* _AIM OF THE TASK_
Would you retype, word for word, the line with "[650.43-651.43s]" and each line after it to the end of the entries below, leaving the pictures out?

═══ MATERIAL FOR THIS TASK ═══

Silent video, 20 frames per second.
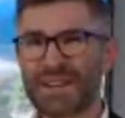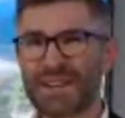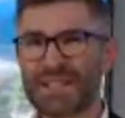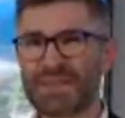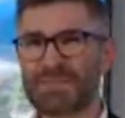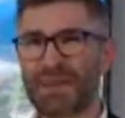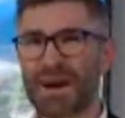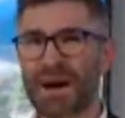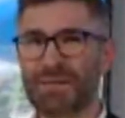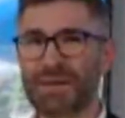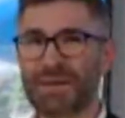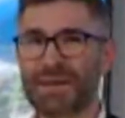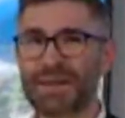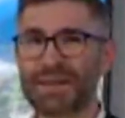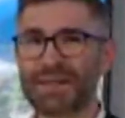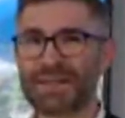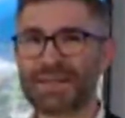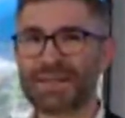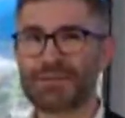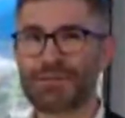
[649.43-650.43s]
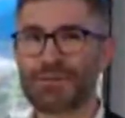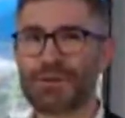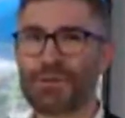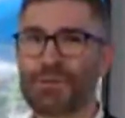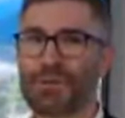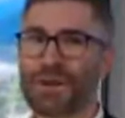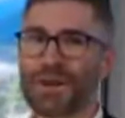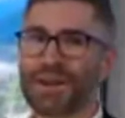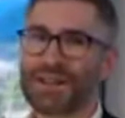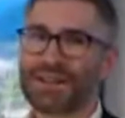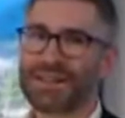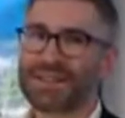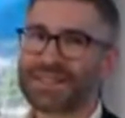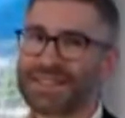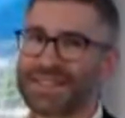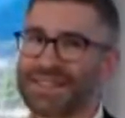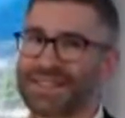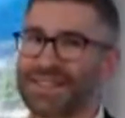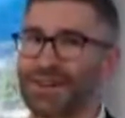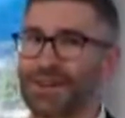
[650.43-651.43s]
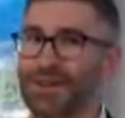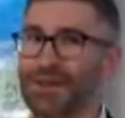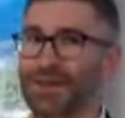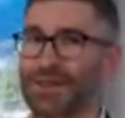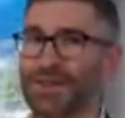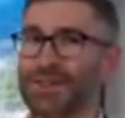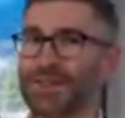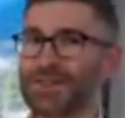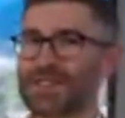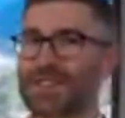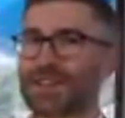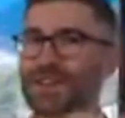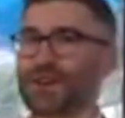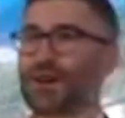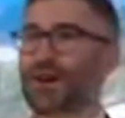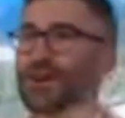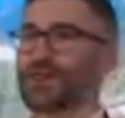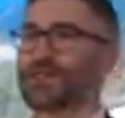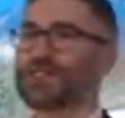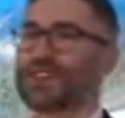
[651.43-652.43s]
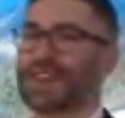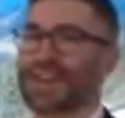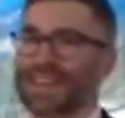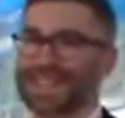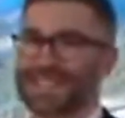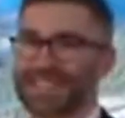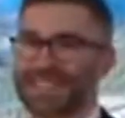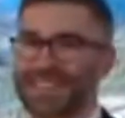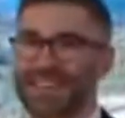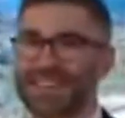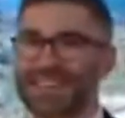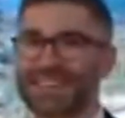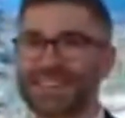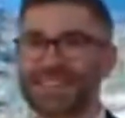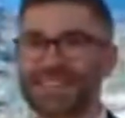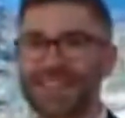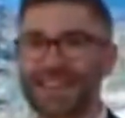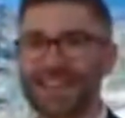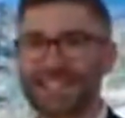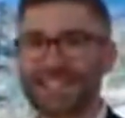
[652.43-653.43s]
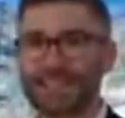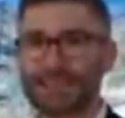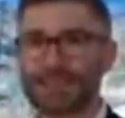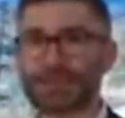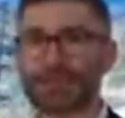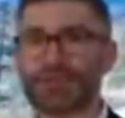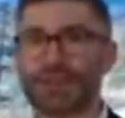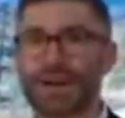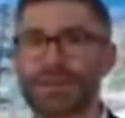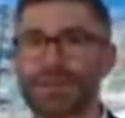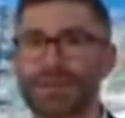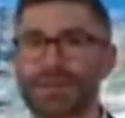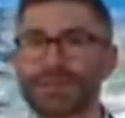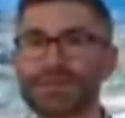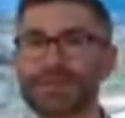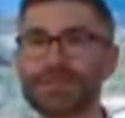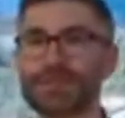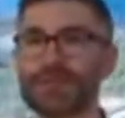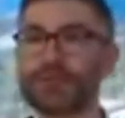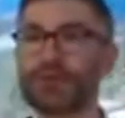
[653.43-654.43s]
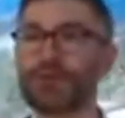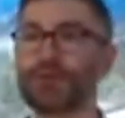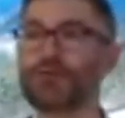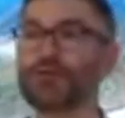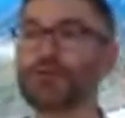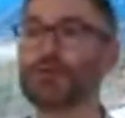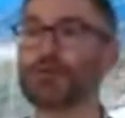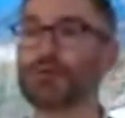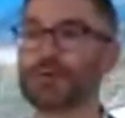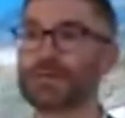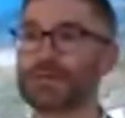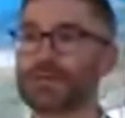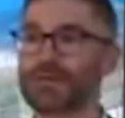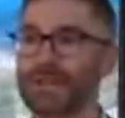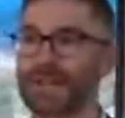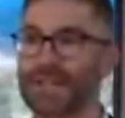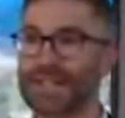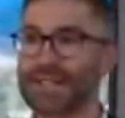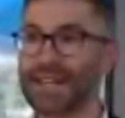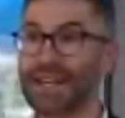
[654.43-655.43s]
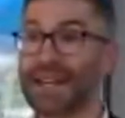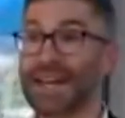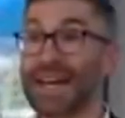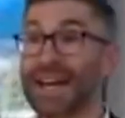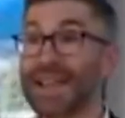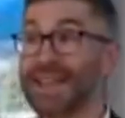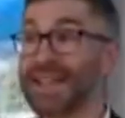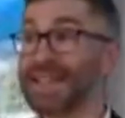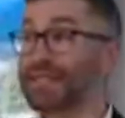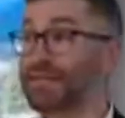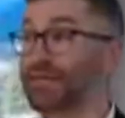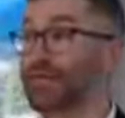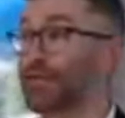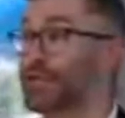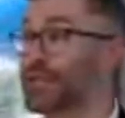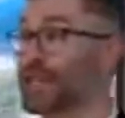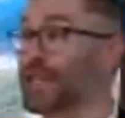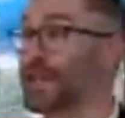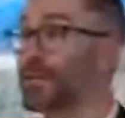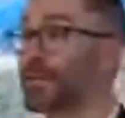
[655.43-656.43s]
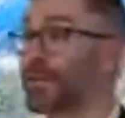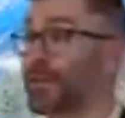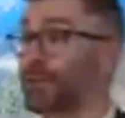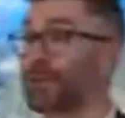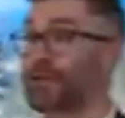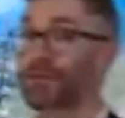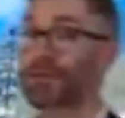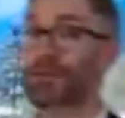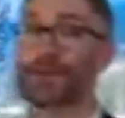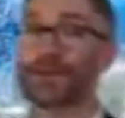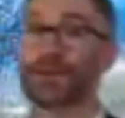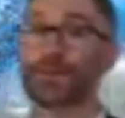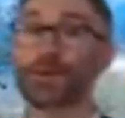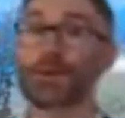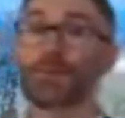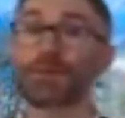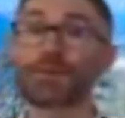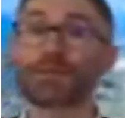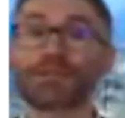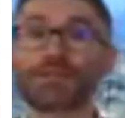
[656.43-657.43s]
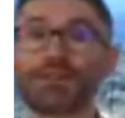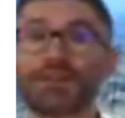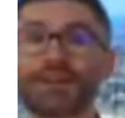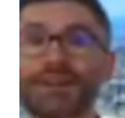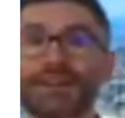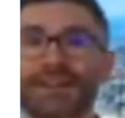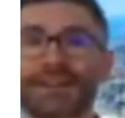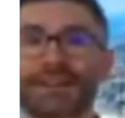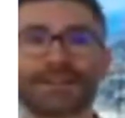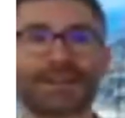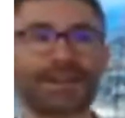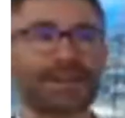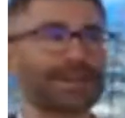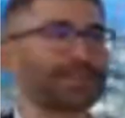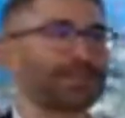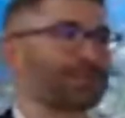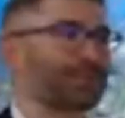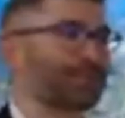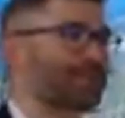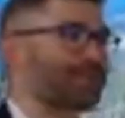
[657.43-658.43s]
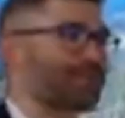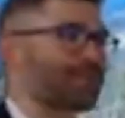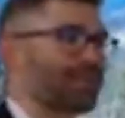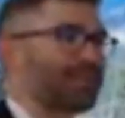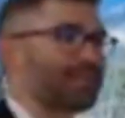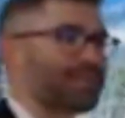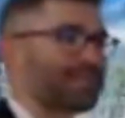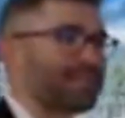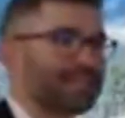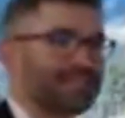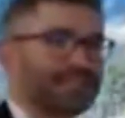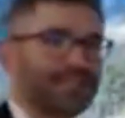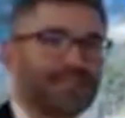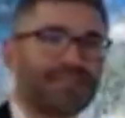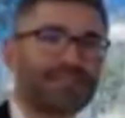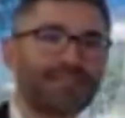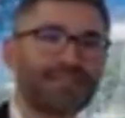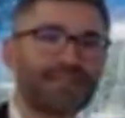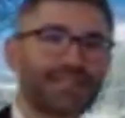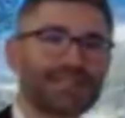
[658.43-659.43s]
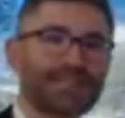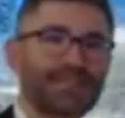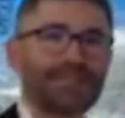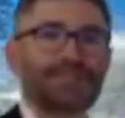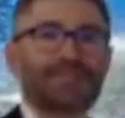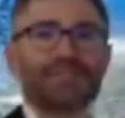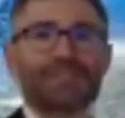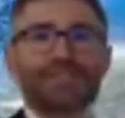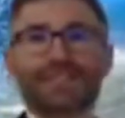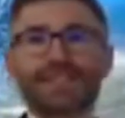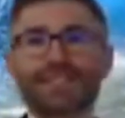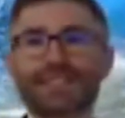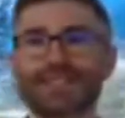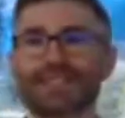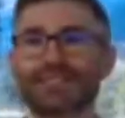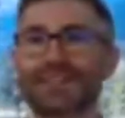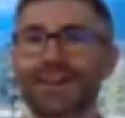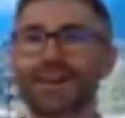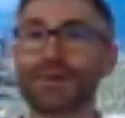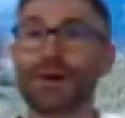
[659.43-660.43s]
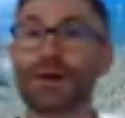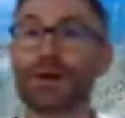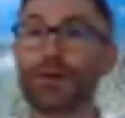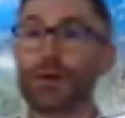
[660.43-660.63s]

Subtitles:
Is it public? Well, no, you're still contracting, right? You're subscribing to certain rules, right? And that's the first thing we're all doing when we're joining Twitter or TikTok or Discord or Instagram.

═══

* _REPLY TO THE EXERCISE_
[650.43-651.43s]
[651.43-652.43s]
[652.43-653.43s]
[653.43-654.43s]
[654.43-655.43s]
[655.43-656.43s]
[656.43-657.43s]
[657.43-658.43s]
[658.43-659.43s]
[659.43-660.43s]
[660.43-660.63s]

Subtitles:
Is it public? Well, no, you're still contracting, right? You're subscribing to certain rules, right? And that's the first thing we're all doing when we're joining Twitter or TikTok or Discord or Instagram.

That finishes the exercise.